The medical device industry is at a crossroads. Indeed if AT Kearney’s recent report is any indication, the medical device industry is extremely vulnerable to disruption, with changing market conditions and constraints on several fronts at once. From the fundamental shift in device buying power to the changing healthcare payment landscape to an increasingly difficult pathway to innovation, success in the device industry is more challenging than ever before. A cursory examination of these three challenges reveal the critical need for medical device manufacturers to innovate quickly, and respond to these changing market conditions.
Shifting Purchasing Power
Traditionally, the purchasing relationship for surgical implants has been that of the surgeon and the device rep. Tradition is changing fast! The rise of the healthcare provider purchasing committee fundamentally changes the criteria by which devices are evaluated. Evidence-based evaluation coupled with stringent business model assessment have replaced physicians’ personal partiality as the driving force in purchasing. Per AT Kearney’s report: “Physicians’ preferences still matter, [but] their freedom to choose can no longer be taken for granted.”
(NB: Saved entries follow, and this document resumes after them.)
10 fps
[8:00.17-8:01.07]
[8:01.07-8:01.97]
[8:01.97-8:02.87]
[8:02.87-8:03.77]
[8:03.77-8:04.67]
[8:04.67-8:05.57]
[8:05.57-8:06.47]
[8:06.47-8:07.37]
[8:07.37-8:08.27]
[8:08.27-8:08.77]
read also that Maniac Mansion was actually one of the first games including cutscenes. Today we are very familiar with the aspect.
Evolving Healthcare Economics
As more and more treatment falls under the purview of new payment models, cost reduction has come to the forefront. In bundled payments for instance, the fixed cost of a procedure puts a direct pressure on providers to lower the cost of care; demanding lower cost devices is one means toward that end. In turn, device companies must figure out ways to satisfy that demand for lower cost. ACOs provide similar incentives to maximize value per dollar spent, including those spent on the device. If a newer, more expensive device does not provide a compelling improvement in outcomes, it’s a hard sell.
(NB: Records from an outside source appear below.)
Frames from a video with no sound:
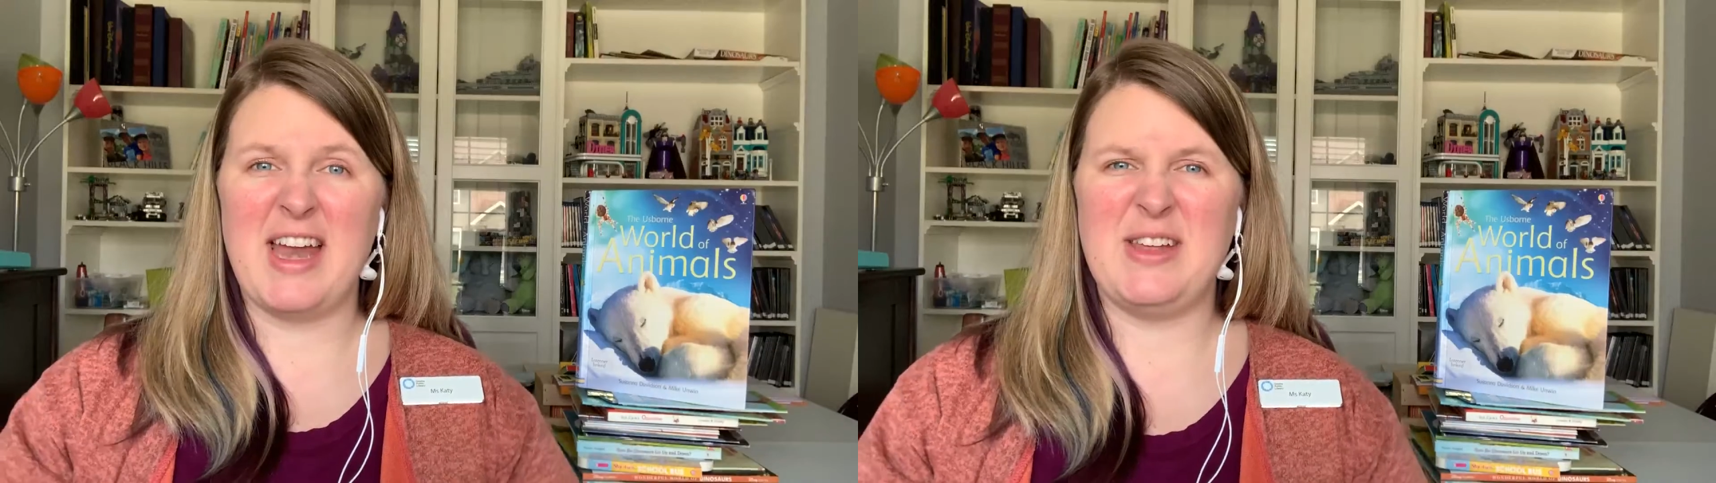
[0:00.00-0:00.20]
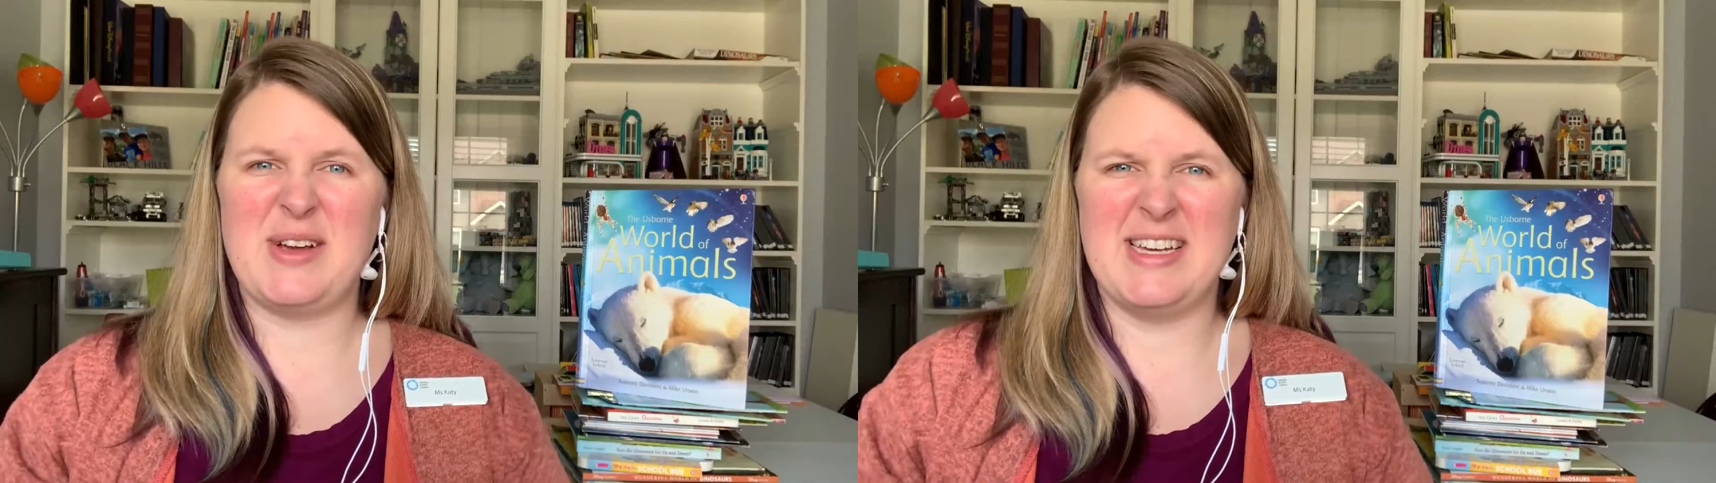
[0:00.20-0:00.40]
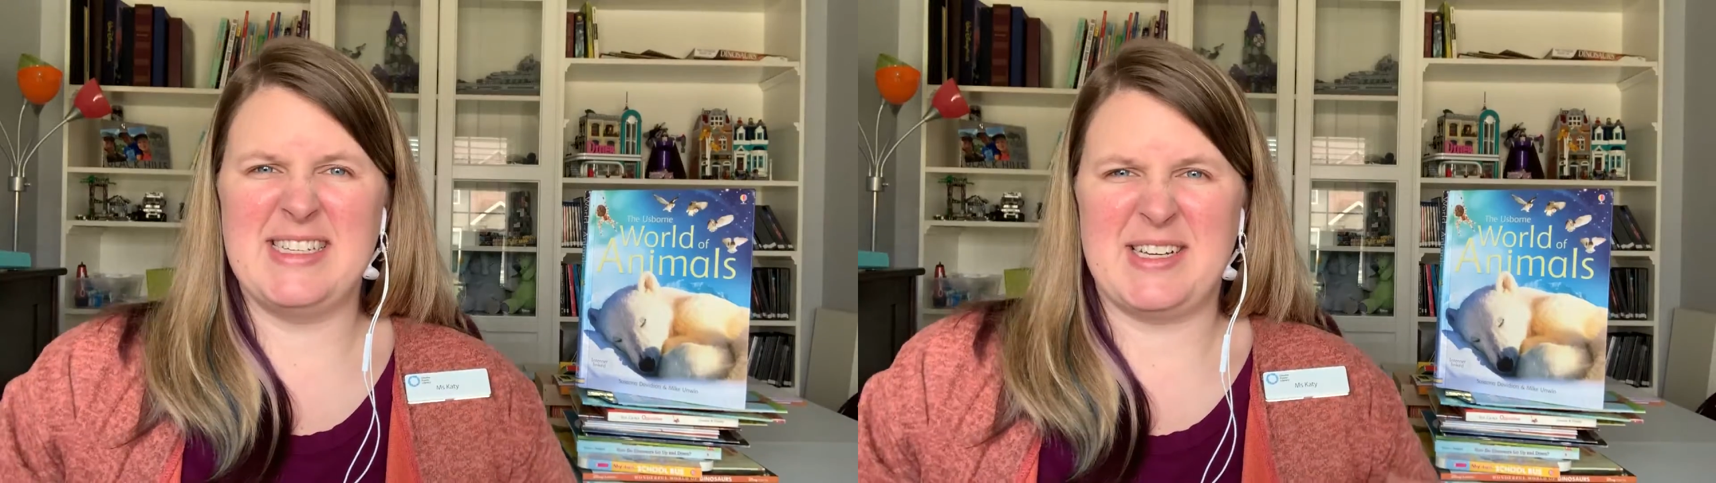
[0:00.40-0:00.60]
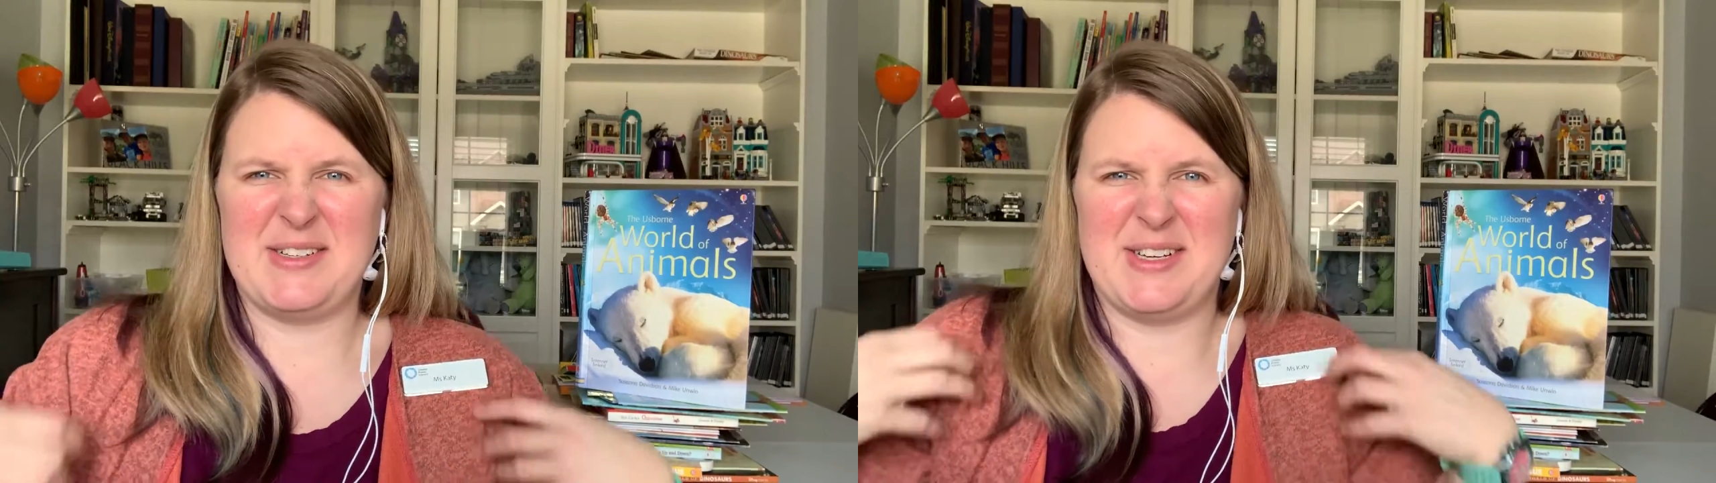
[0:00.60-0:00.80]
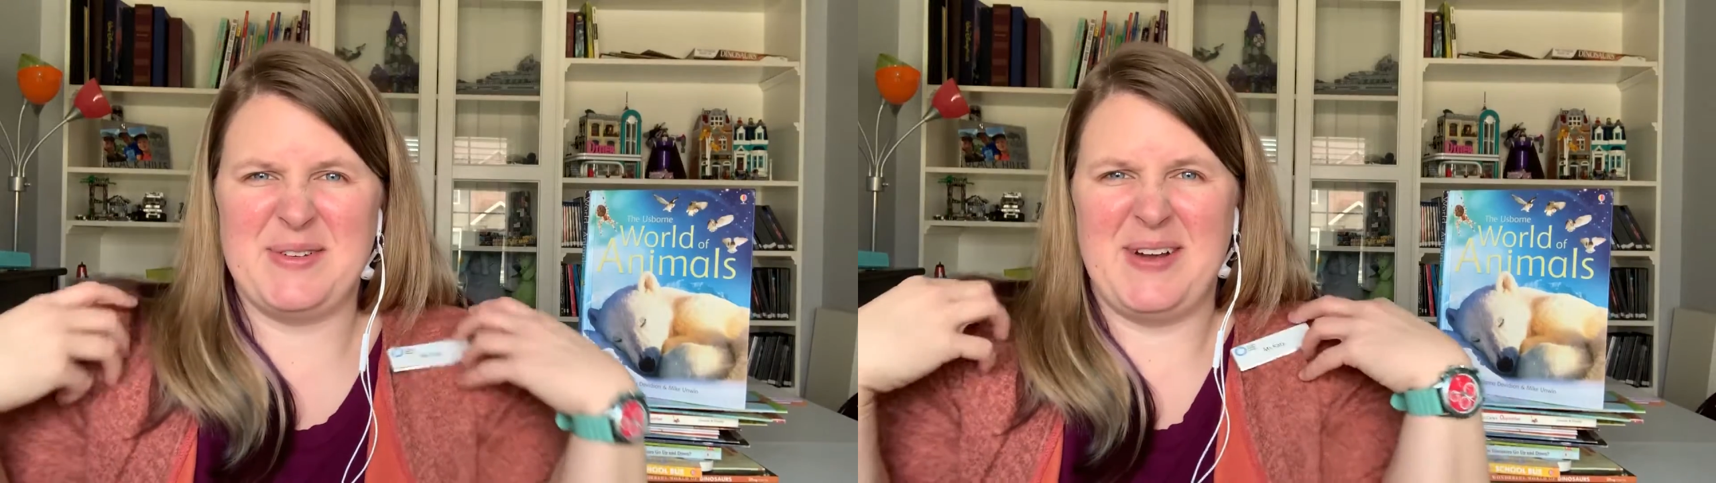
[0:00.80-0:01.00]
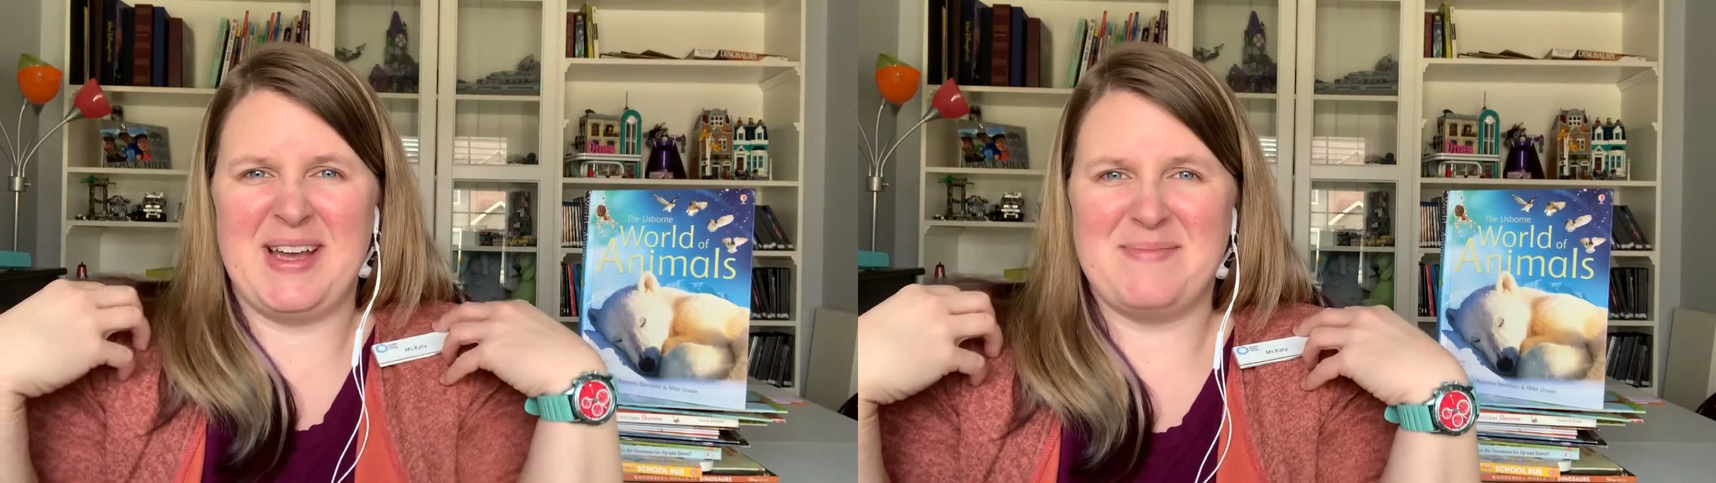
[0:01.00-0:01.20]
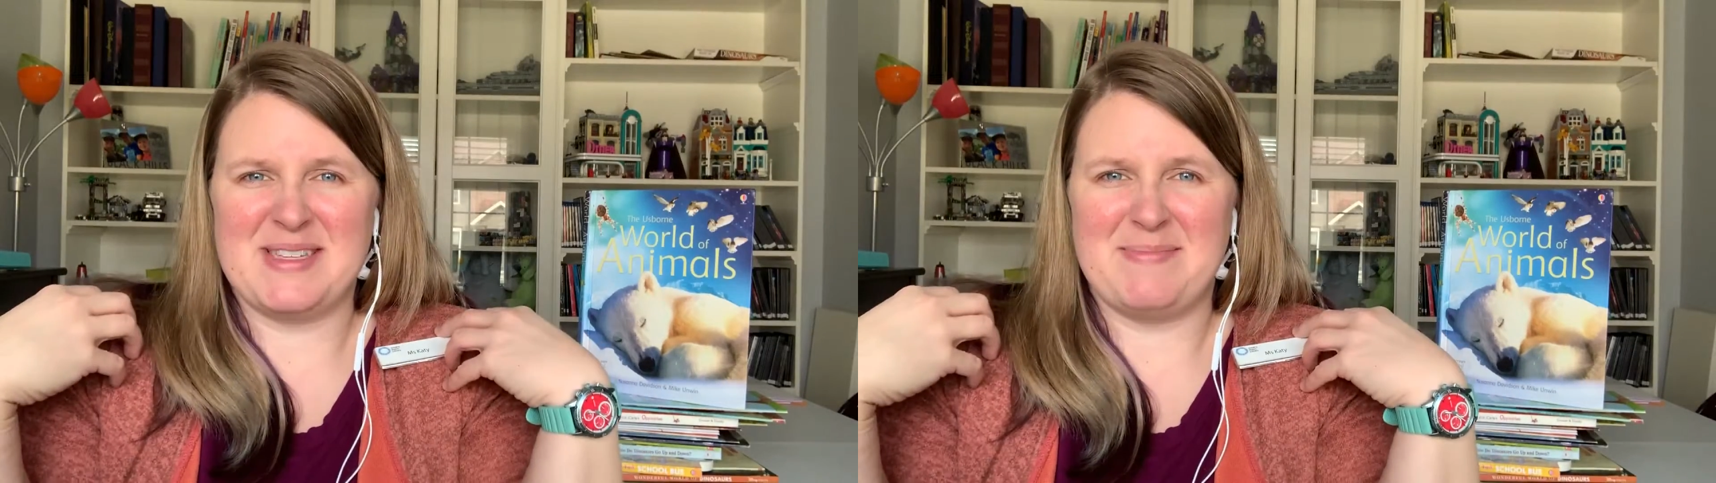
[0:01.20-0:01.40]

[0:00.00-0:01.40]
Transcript: and you can tickle your way up the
The Challenge of R&D…and Commercialization
Compounding existing challenges requiring lower-cost devices in the marketplace, R&D is becoming more challenging and expensive. Per AT Kearney, FDA auditing has increased sharply in recent months. Coupled with new regulations, this increased regulatory oversight has pushed much of the R&D focus to improving existing devices, rather than creating novel ones. On the other side of the coin, smaller companies (and innovative divisions within large companies) are struggling to commercialize novel products. Training new experts to go into the field to demonstrate, sell, and train new products is a costly and expensive process, and slows the spread of very novel devices.
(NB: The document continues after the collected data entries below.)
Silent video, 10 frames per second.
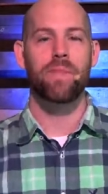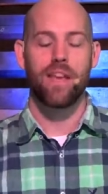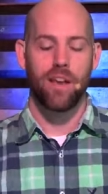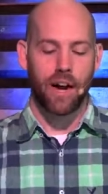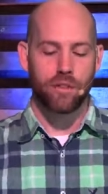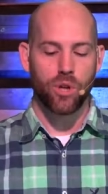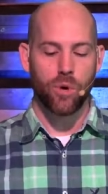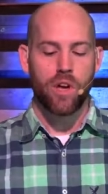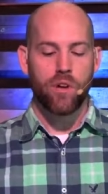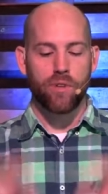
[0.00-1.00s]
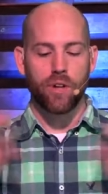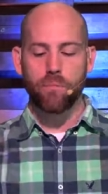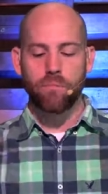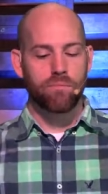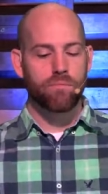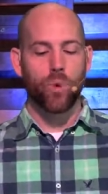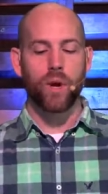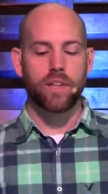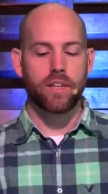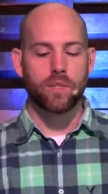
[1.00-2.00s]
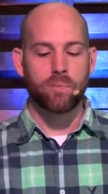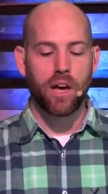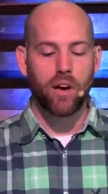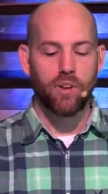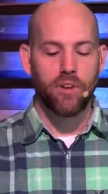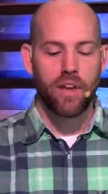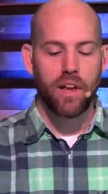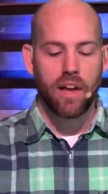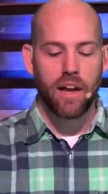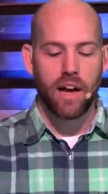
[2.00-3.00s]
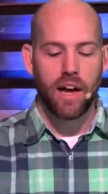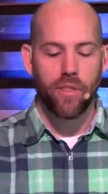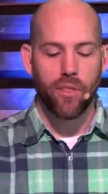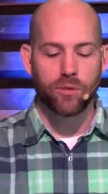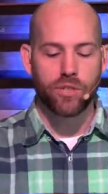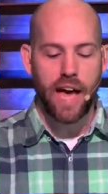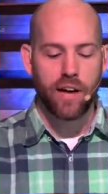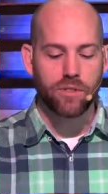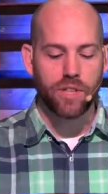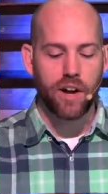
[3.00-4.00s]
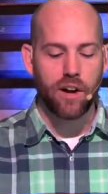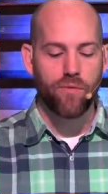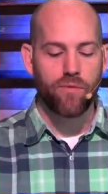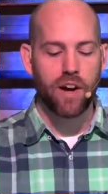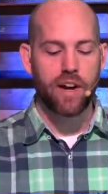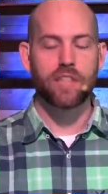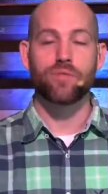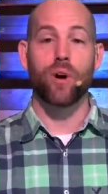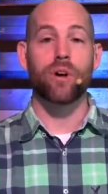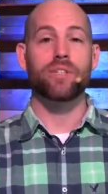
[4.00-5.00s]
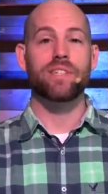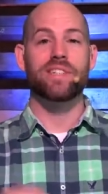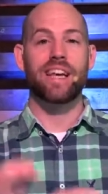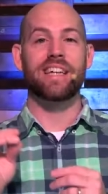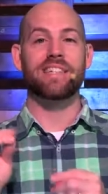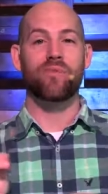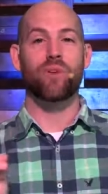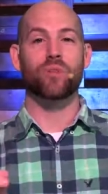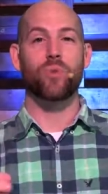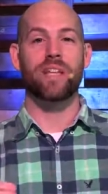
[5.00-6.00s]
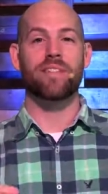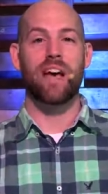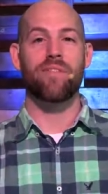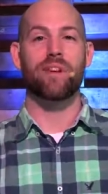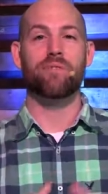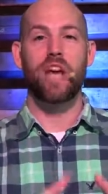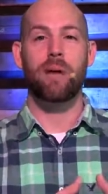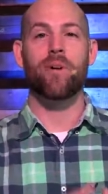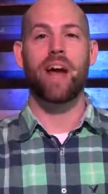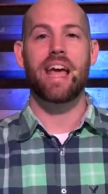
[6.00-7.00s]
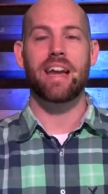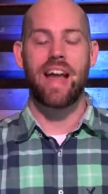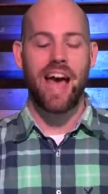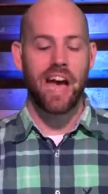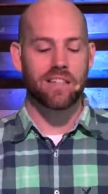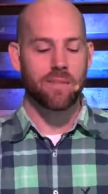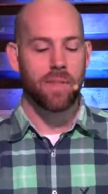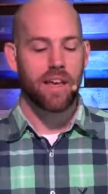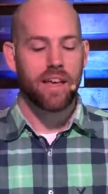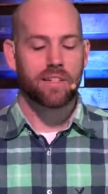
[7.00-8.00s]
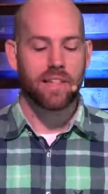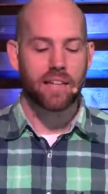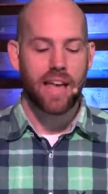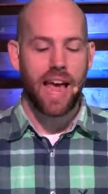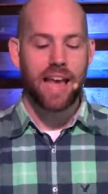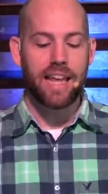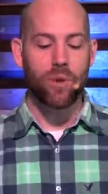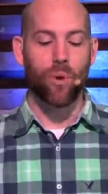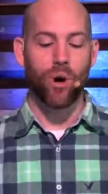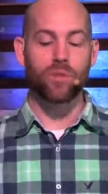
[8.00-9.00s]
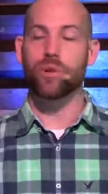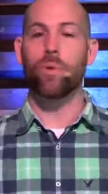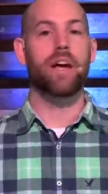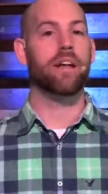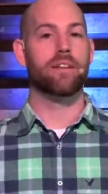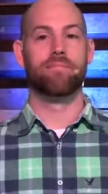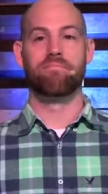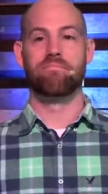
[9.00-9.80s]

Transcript: All right, so Philip quickly dispelled uh, those doubts. The very, very next verse it says in verse 27 of chapter 8 in Acts, it says, And he rose and went.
Of course, there are already early disruptors within the industry. Smith & Nephew’s Syncera division is the oft-mentioned standout on that front, offering the parent company’s hip and knee implants “rep-less” for a dramatically lower cost. In the case of Syncera (as well as similar efforts from other device companies) an iPad replaces the rep, and offers the OR team the ability to communicate with the device company’s central support staff. Naturally, technologies like Google Glass fit well into this model; the first-person “surgeon’s eye view” of the device in the field provides (quite literally) an unmatched perspective, leading to better support. And because Glass is hands-free, it’s avoids the intrusiveness of a tablet or smartphone in the OR.
So it seems that for device companies, the decision is not whether to innovate, but when…and how. Will they self-disrupt? Will they fund/acquire their disruptors? So far, even the self-disruptors are keeping their efforts somewhat contained. Syncera and programs like it are designed to increase addressable market for devices (e.g. those hospitals that cannot afford the full-price, with-rep implants). At the same time, it’s easy to foresee a future where this model is the predominant delivery method for many devices. Either way, we’re keeping a close eye on the market, it’s going to be an interesting ride.